Material to process =>

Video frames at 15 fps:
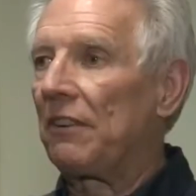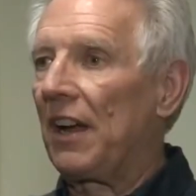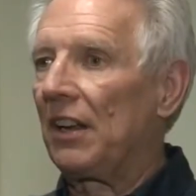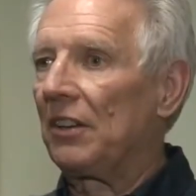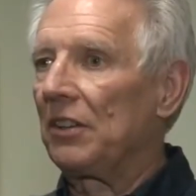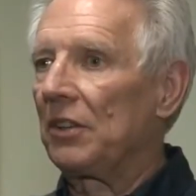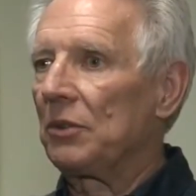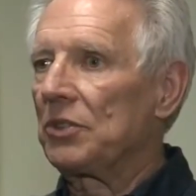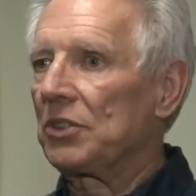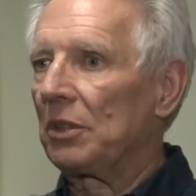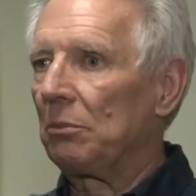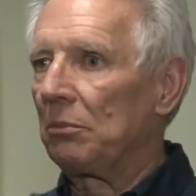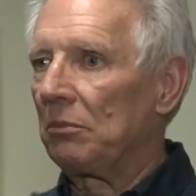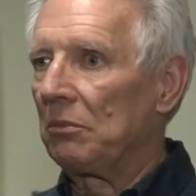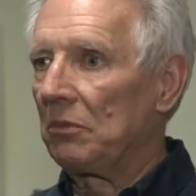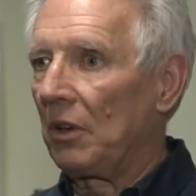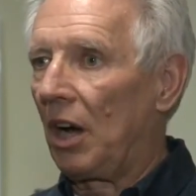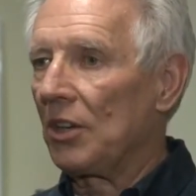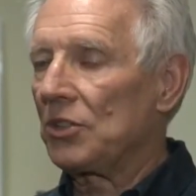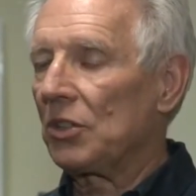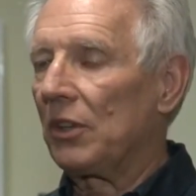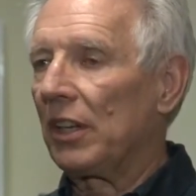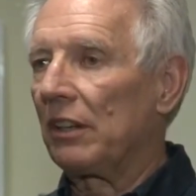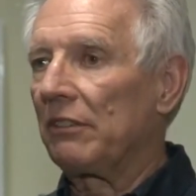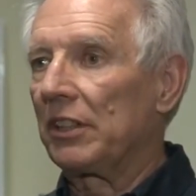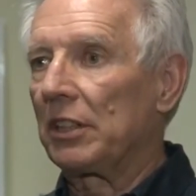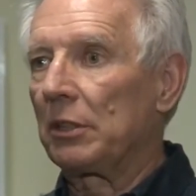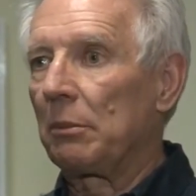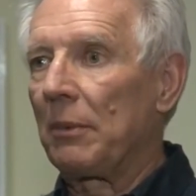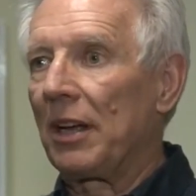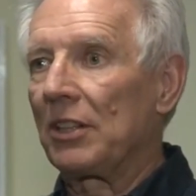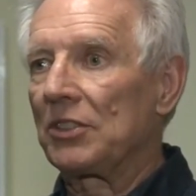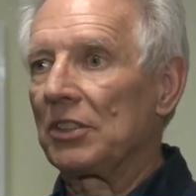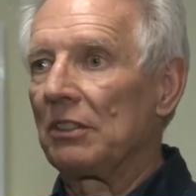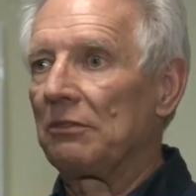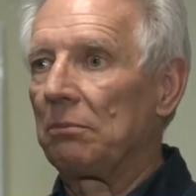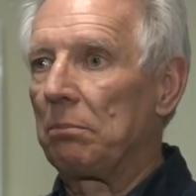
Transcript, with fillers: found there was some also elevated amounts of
...
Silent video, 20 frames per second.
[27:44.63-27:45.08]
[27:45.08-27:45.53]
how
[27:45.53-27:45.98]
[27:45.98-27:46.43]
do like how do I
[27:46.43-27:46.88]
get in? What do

What is needed => Find the lines in the records that contain the word "frames", then copy every one of them.

Reply to the task =>
Video frames at 15 fps:
Silent video, 20 frames per second.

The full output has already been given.